## DATA EXTRACT
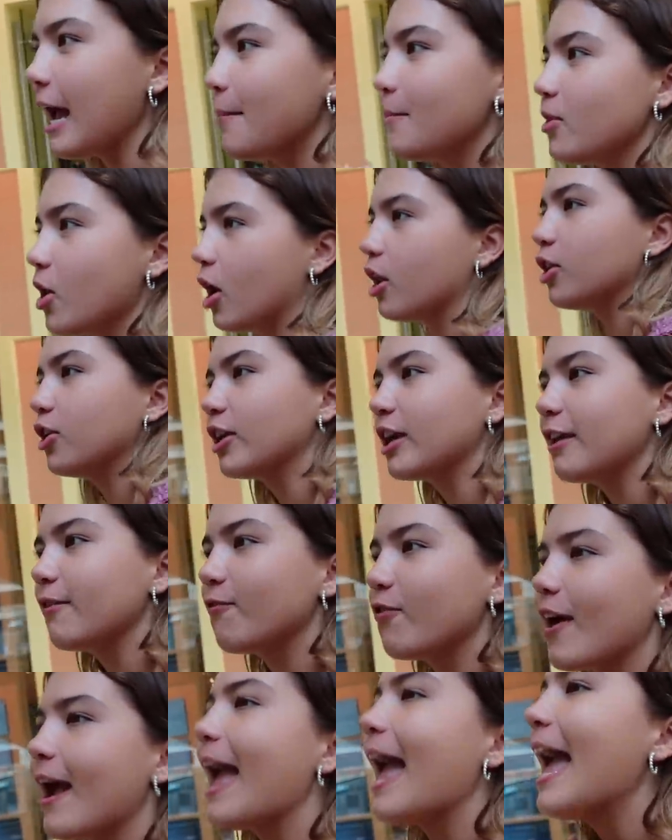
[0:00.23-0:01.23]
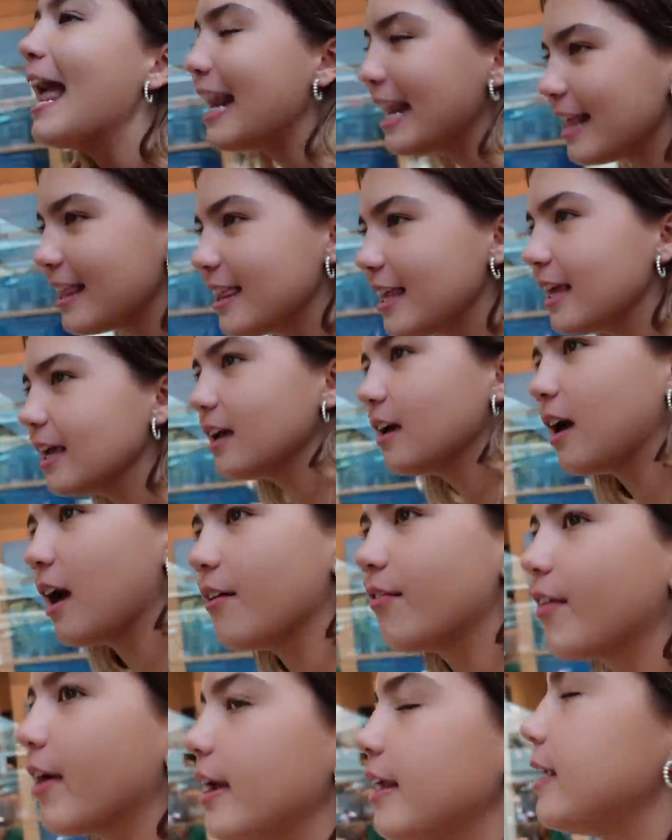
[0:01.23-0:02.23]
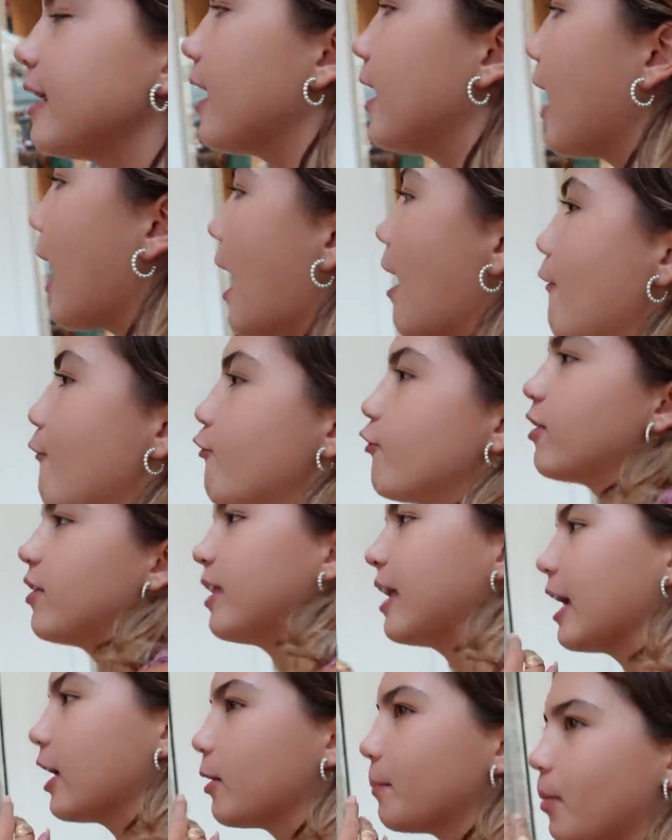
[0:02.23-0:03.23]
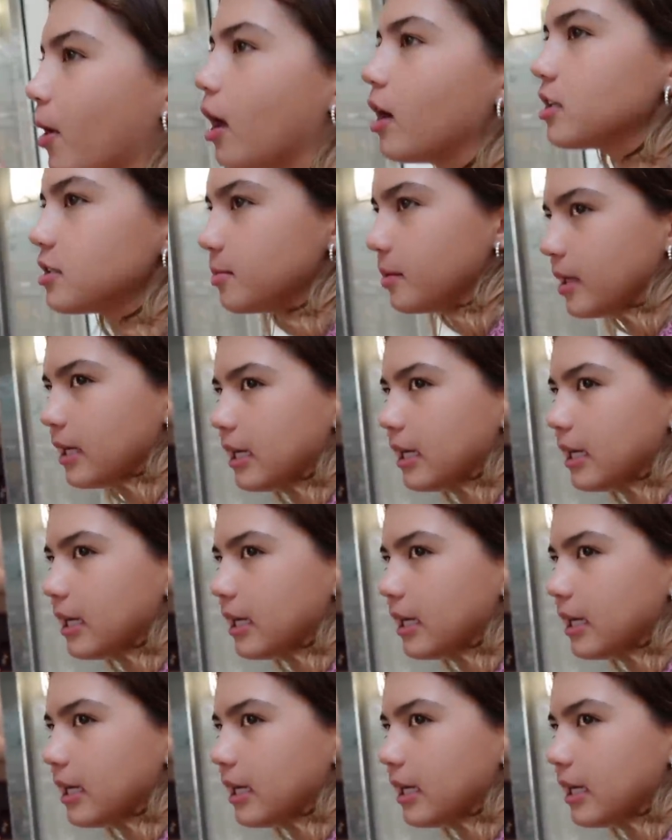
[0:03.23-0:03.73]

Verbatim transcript: I'm not looking for anything, I find everything I could possibly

## EXERCISE PROMPT
From the first line to the last, repeat the records exactly. Leave out the pictures.

## ANSWER SECTION
[0:00.23-0:01.23]
[0:01.23-0:02.23]
[0:02.23-0:03.23]
[0:03.23-0:03.73]

Verbatim transcript: I'm not looking for anything, I find everything I could possibly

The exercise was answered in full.